Originally billed as a scathing indictment of government indifference, Molusi told me then: “You can’t eat politics.”

Itsoseng went on to the main stage at the festival and Molusi became the first recipient of the Brett Goldin Royal Shakespeare Company Bursary in 2007.

He has written several more plays. For the Right Reasons (2007) is also partly autobiographical and deals with teenage school bullying and revenge. This year, the festival will stage his latest work, Cadre, which debuted at the Chicago Shakespeare Theatre and then had a run at the Market Theatre Laager. It is based on his uncle Gregory, who infiltrated the Bophuthatswana police force for the Pan Africanist Congress. He was later incarcerated.
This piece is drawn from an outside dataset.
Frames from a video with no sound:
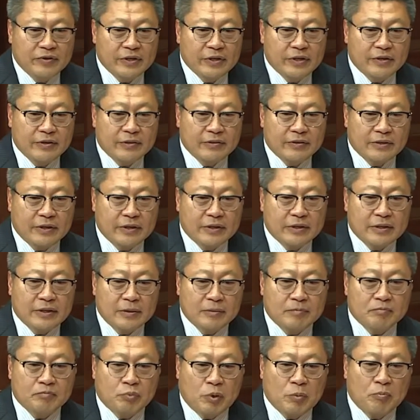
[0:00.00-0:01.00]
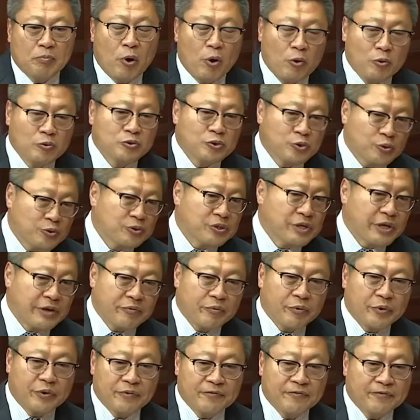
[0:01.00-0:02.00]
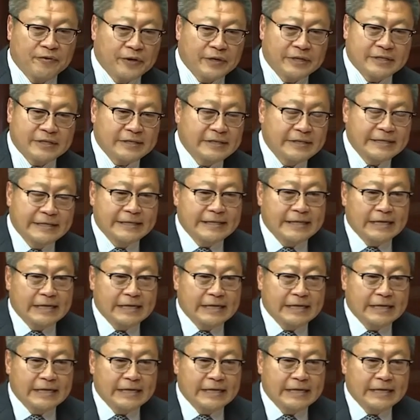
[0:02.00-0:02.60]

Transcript: the proposals that were afoot.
Says Molusi: “The only thing we ever learn from history is we never learn anything. After independence, [African] countries slip, forgetting what they fought for and go into corruption because they don’t listen to the people who put them there [in power] … Look at the protests going on around this country.”

Cadre, he says, has upset some audience members, “because it’s about an Apla [Azanian People’s Liberation Army] soldier. It is about land and fighting for land, and white and ANC people walk out disturbed, saying it’s very militant … Maybe they missed the point.”

As in Itsoseng, a thwarted love relationship is central to Cadre and again Molusi plays the principal role. Often his characters fail morally, but they fail because they are tested in ways that no person should be tested.

Molusi’s plays leave us wondering what is democracy and what is ­freedom.